They found that repeated exposures to mild or strong astringents amplified the individual effects. The effect increased exponentially until it reached an asymptote, over the course of 80 repeated exposures (sips). [They tested grape-seed extract, epigallocatechin-gallate (green tea) and aluminum sulphate.] Once this baseline was determined, the researchers provided dried meat to the subjects and then afforded them the astringent or just plain water. And, as expected, the fatty foods felt less fatty as a result of the imbibing of the astringents. If the subjects continued to eat the fatty food without the astringent, they noticed even higher level of fattiness.
So, before you plan your next meal, study a little science. Learn about food pairings. Your family (and guests) will benefit from that knowledge.
Love red meat, love red wine. Unfortunately, I can’t do much of either as migraines tend to come on. Love fish and seafood, having recently finding I DO like salmon! Tastes change with age 😉 always better, right? Enjoyed the science behind the pairings. Please, sir… I want some more!

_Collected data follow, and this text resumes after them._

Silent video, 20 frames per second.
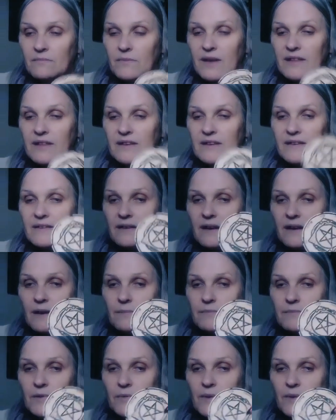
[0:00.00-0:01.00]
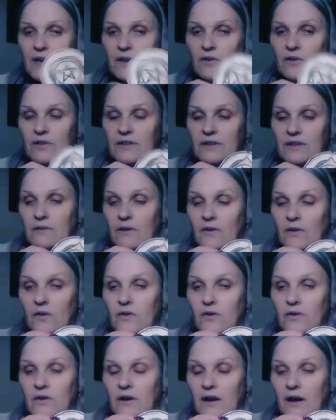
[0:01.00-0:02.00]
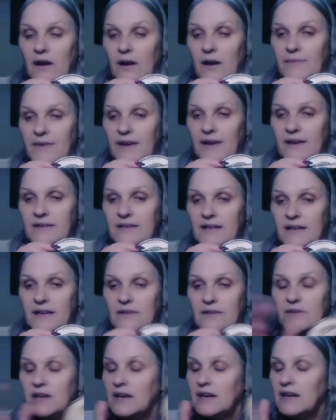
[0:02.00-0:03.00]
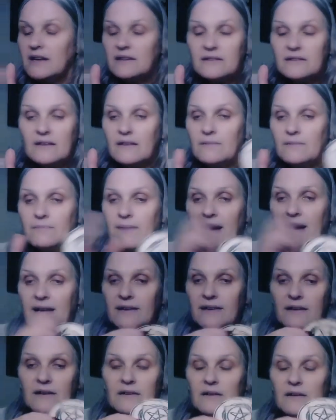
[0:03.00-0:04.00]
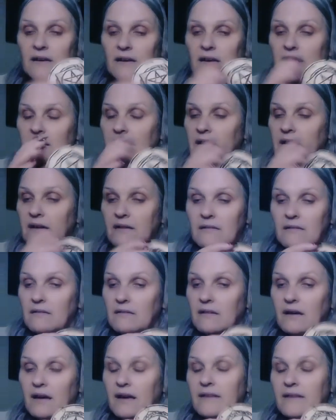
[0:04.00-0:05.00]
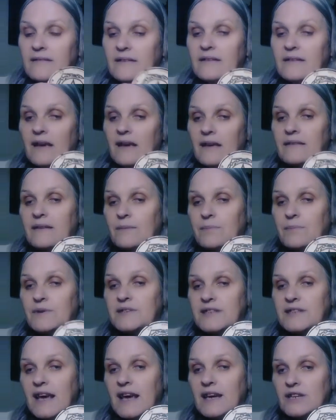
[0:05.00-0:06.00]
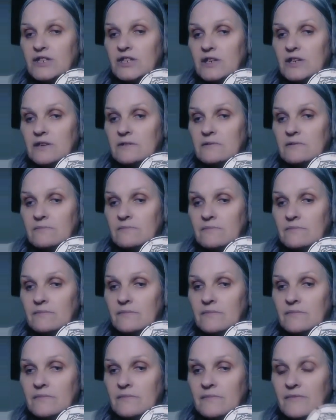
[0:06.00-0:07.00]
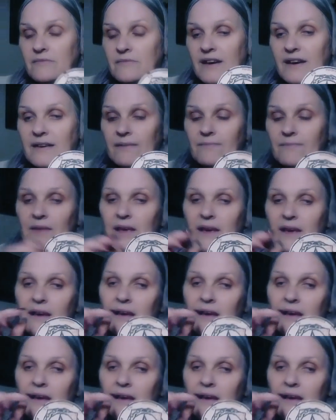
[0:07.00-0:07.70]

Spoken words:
Whether it's up the way or upside down, doesn't matter. It's a protection, right?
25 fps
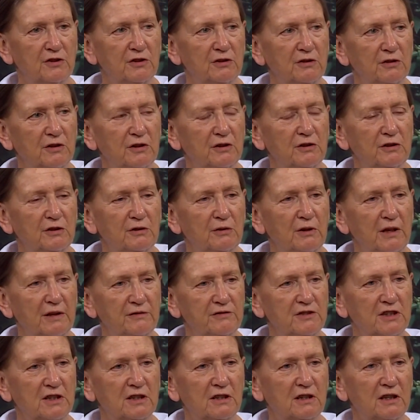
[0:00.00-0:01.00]
You know, you
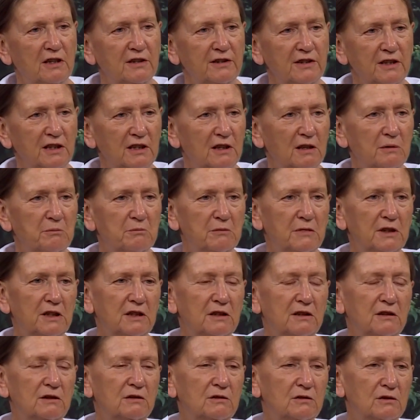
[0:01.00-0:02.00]
have to cut the
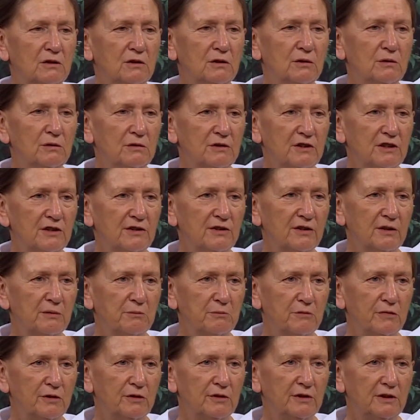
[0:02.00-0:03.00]
umbilical cord at
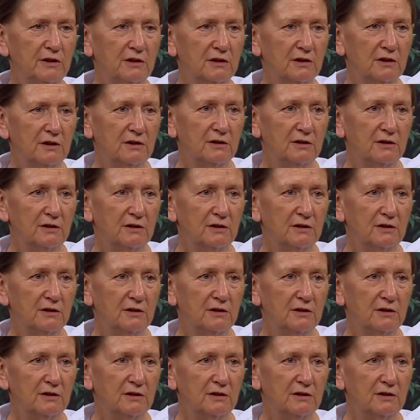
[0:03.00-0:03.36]
some point.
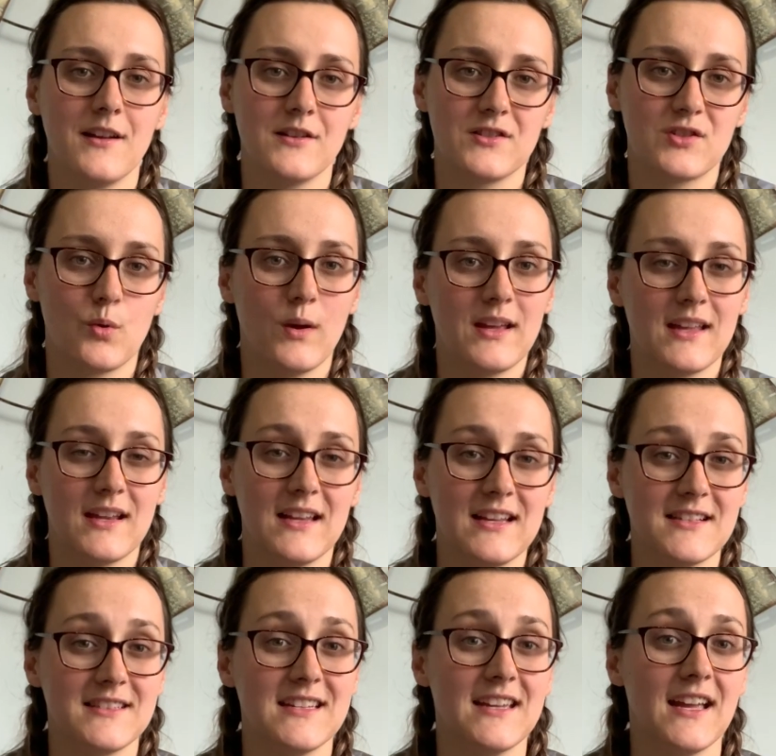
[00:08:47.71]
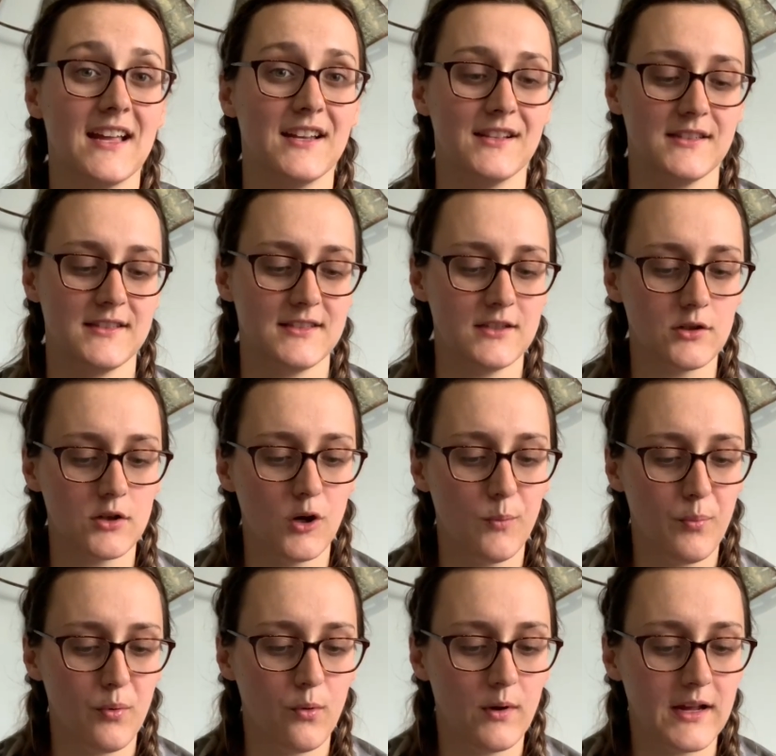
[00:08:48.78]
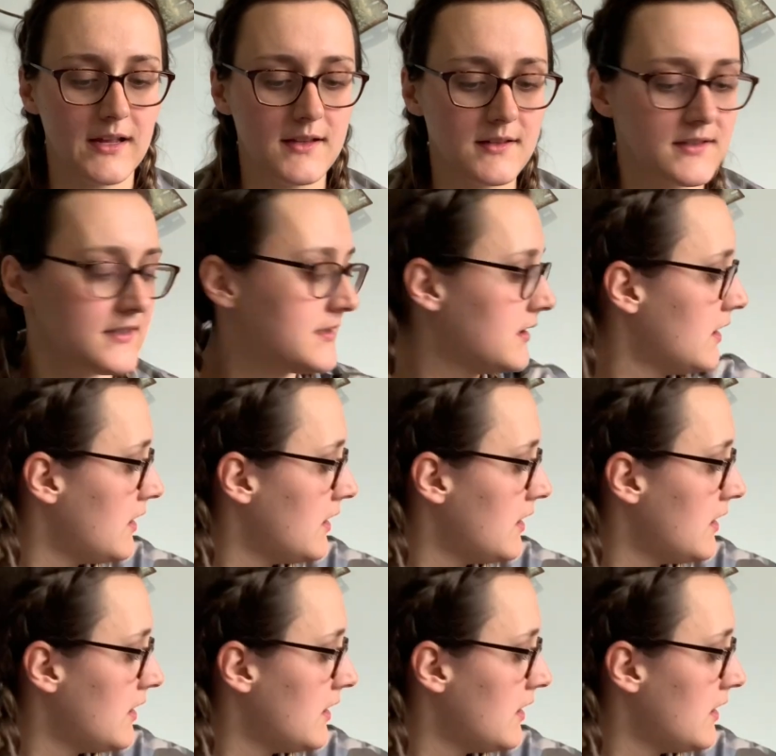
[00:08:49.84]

It's quick and easy, and it's 0 points.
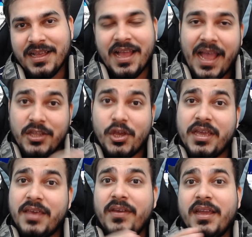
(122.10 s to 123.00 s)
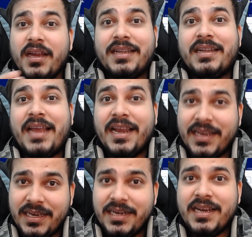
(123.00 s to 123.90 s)
and you're giving a
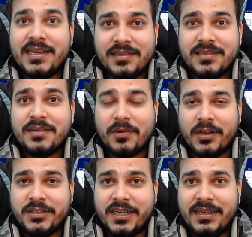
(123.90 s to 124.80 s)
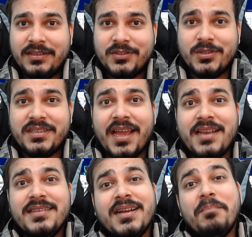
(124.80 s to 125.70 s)
Titanic dataset project. So there
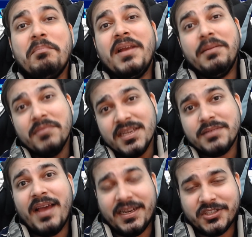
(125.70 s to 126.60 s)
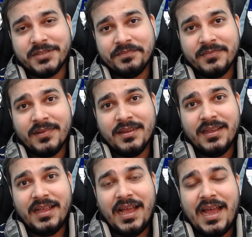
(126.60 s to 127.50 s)
is a complete mismatch.
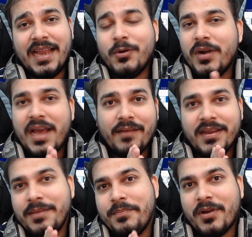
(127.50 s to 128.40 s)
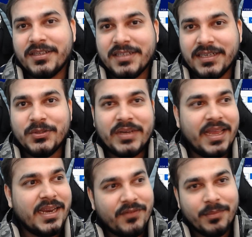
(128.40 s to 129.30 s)
I don't have any projects. You
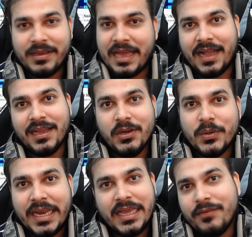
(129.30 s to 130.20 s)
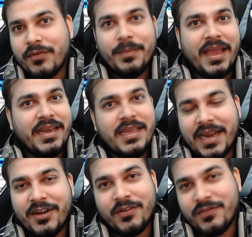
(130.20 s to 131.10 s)
take it from Kaggle, you take it from any
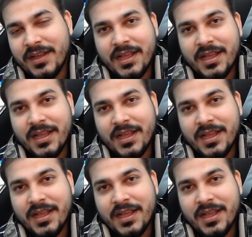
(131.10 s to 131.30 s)
kind of,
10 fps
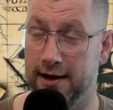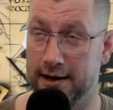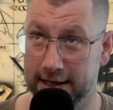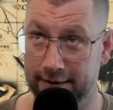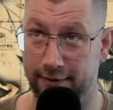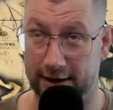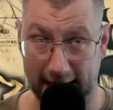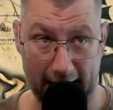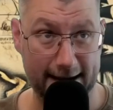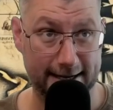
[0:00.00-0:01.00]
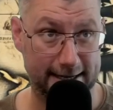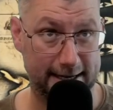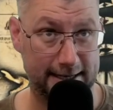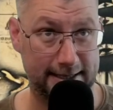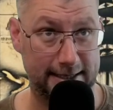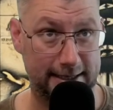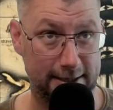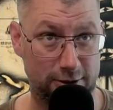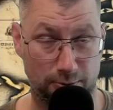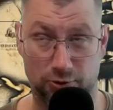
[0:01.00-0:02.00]
leave a like and
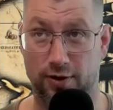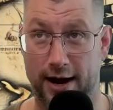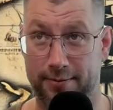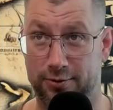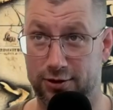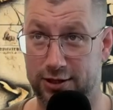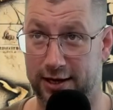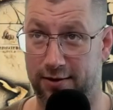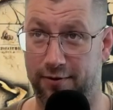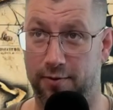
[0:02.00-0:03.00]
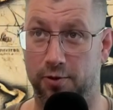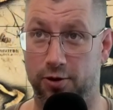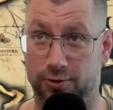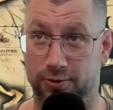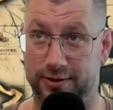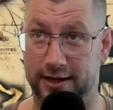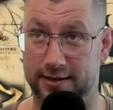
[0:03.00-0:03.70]
subscribe to the channel for more content.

Hmm.. There are things that you could add to your menu that may make those migraines never visit… We should talk.
And, yes, our tastes clearly change with age…Who’d a thunk I’d eat Brussels Sprouts?
Food pairing are much more complicated than I’d like! I don’t eat red meat but I do like a hearty glass of red wine. I’d love to hear your menu for disappearing migraines that you mentioned to PeggyLee – perhaps that should be your next post? Please?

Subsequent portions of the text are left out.